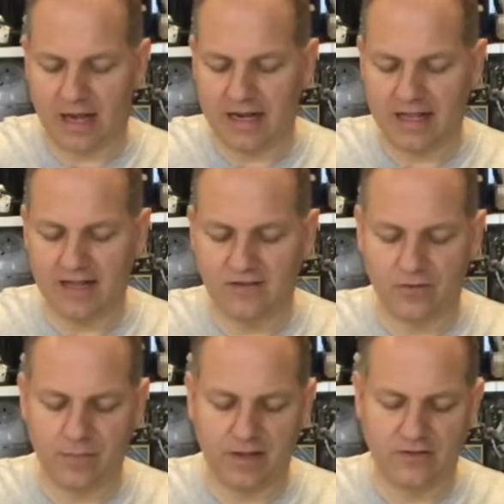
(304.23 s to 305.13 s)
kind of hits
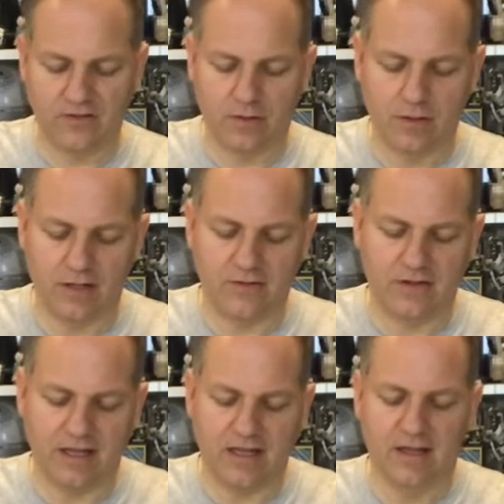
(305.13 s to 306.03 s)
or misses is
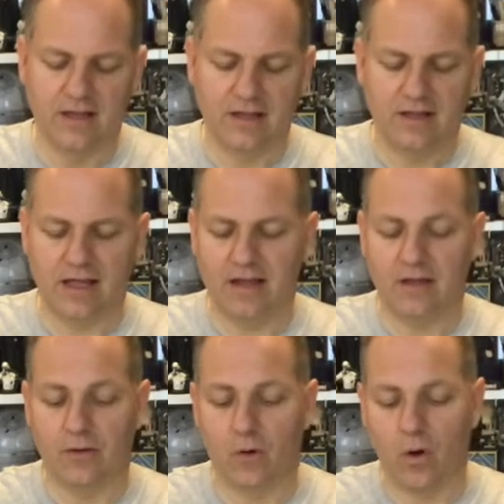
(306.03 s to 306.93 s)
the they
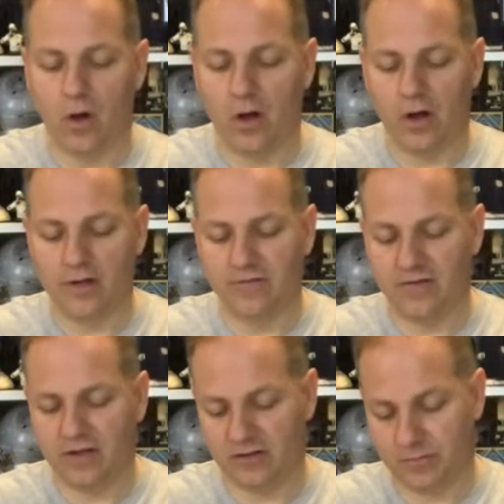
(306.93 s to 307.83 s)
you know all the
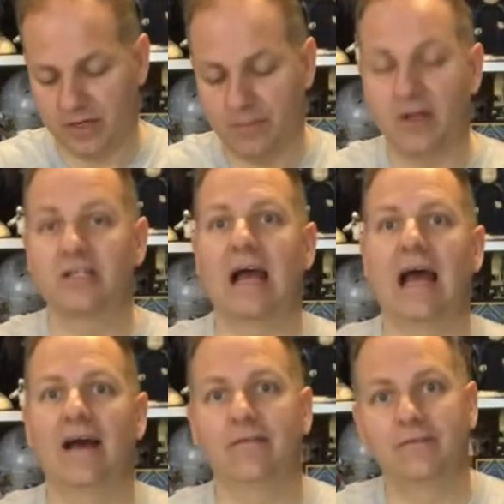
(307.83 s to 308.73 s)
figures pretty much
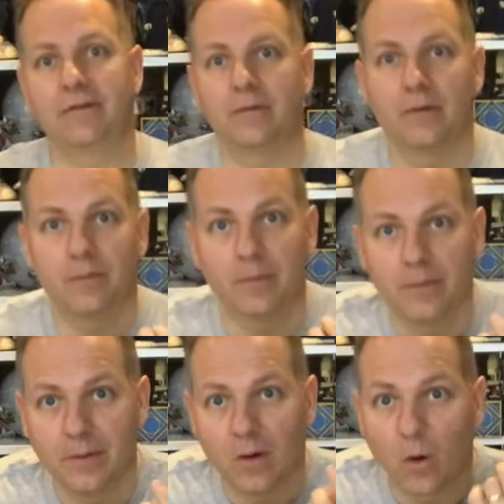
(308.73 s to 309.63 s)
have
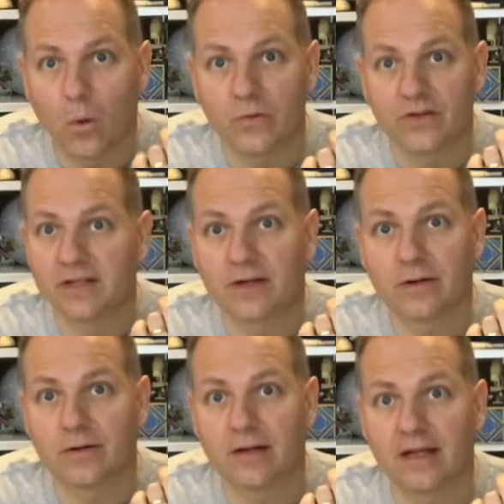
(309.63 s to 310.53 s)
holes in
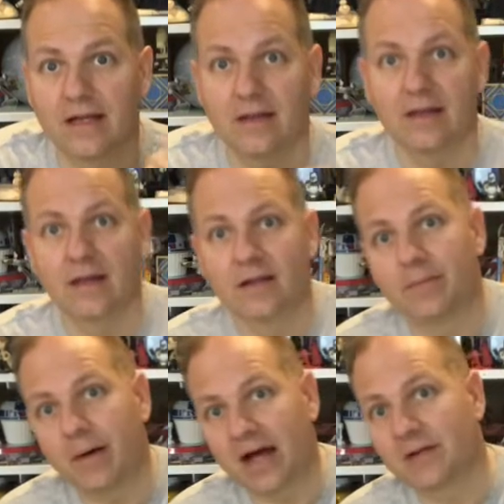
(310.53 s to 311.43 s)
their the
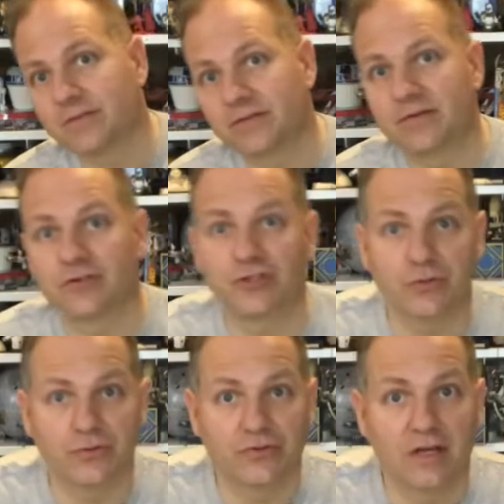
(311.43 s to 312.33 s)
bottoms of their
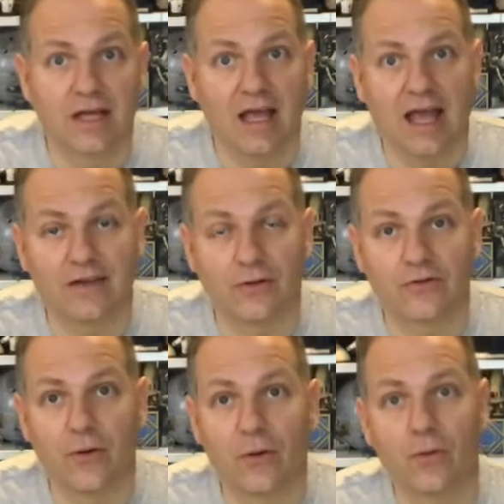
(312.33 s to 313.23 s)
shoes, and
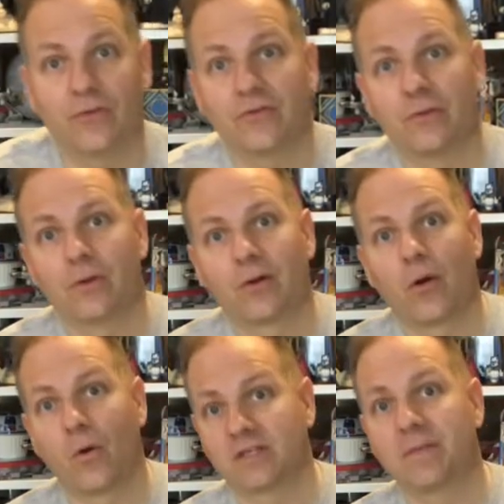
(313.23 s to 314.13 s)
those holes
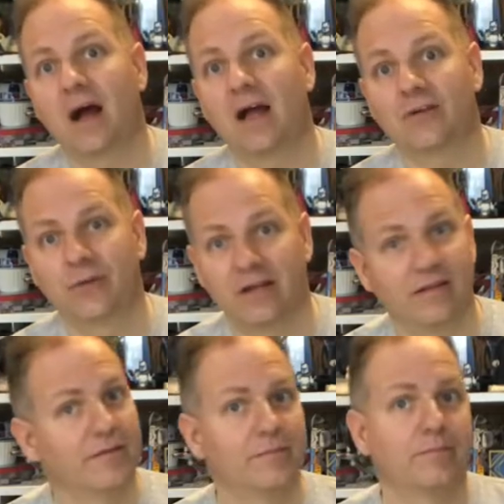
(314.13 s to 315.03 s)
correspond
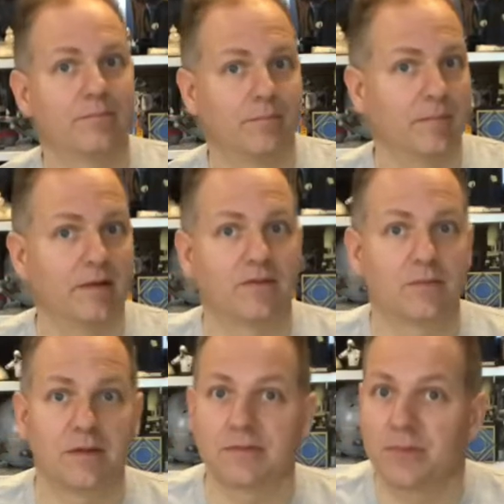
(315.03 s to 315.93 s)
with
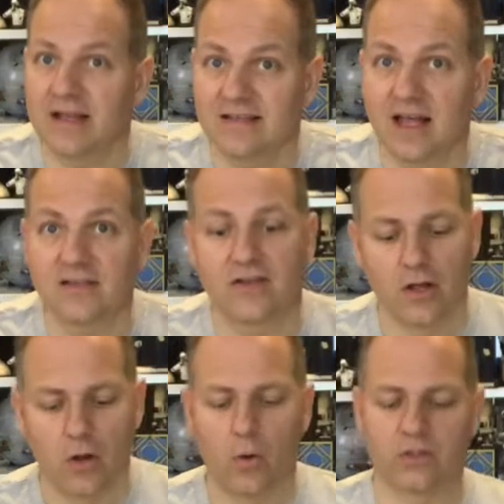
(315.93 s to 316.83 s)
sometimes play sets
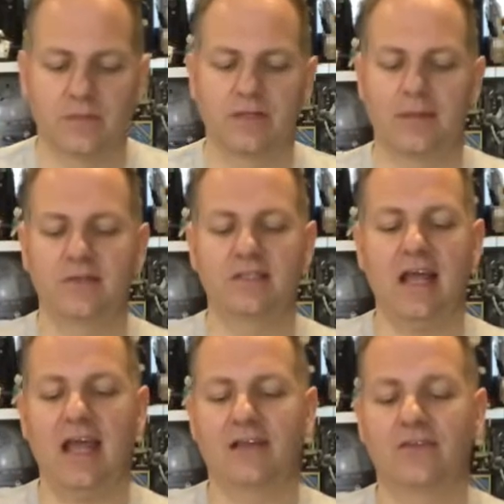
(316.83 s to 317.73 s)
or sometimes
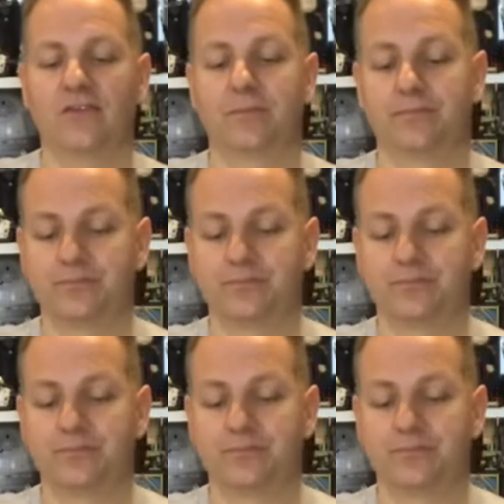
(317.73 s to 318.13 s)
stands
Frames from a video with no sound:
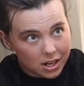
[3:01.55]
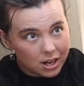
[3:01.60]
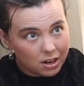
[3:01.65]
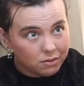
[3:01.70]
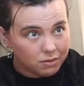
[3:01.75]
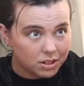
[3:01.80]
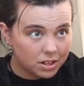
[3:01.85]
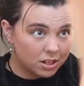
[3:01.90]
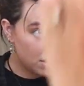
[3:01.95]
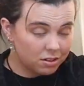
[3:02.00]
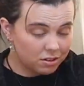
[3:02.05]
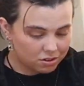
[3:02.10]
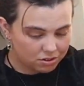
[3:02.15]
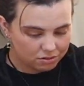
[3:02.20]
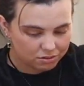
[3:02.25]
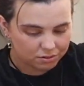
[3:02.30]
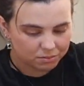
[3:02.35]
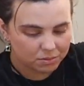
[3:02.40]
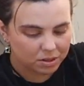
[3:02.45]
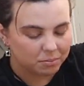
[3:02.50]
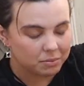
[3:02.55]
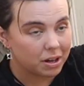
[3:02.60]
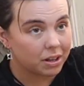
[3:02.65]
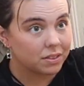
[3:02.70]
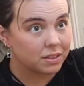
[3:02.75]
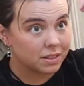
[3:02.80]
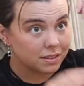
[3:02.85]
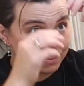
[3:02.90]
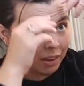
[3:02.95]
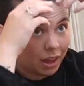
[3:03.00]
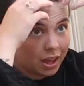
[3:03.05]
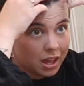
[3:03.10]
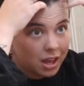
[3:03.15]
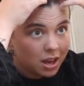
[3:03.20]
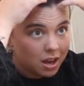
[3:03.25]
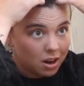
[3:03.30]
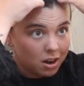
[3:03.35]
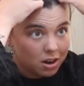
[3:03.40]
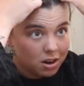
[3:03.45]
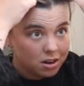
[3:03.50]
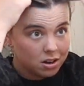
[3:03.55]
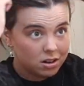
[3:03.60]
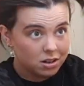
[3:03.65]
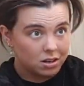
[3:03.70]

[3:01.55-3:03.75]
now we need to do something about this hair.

::::

**EXERCISE AIM**
Beginning with the line that bears "Frames from a", output each line through the last line of the listing exactly, and no others; skip the pictures.

**EXERCISE RESPONSE**
Frames from a video with no sound:
[3:01.55]
[3:01.60]
[3:01.65]
[3:01.70]
[3:01.75]
[3:01.80]
[3:01.85]
[3:01.90]
[3:01.95]
[3:02.00]
[3:02.05]
[3:02.10]
[3:02.15]
[3:02.20]
[3:02.25]
[3:02.30]
[3:02.35]
[3:02.40]
[3:02.45]
[3:02.50]
[3:02.55]
[3:02.60]
[3:02.65]
[3:02.70]
[3:02.75]
[3:02.80]
[3:02.85]
[3:02.90]
[3:02.95]
[3:03.00]
[3:03.05]
[3:03.10]
[3:03.15]
[3:03.20]
[3:03.25]
[3:03.30]
[3:03.35]
[3:03.40]
[3:03.45]
[3:03.50]
[3:03.55]
[3:03.60]
[3:03.65]
[3:03.70]

[3:01.55-3:03.75]
now we need to do something about this hair.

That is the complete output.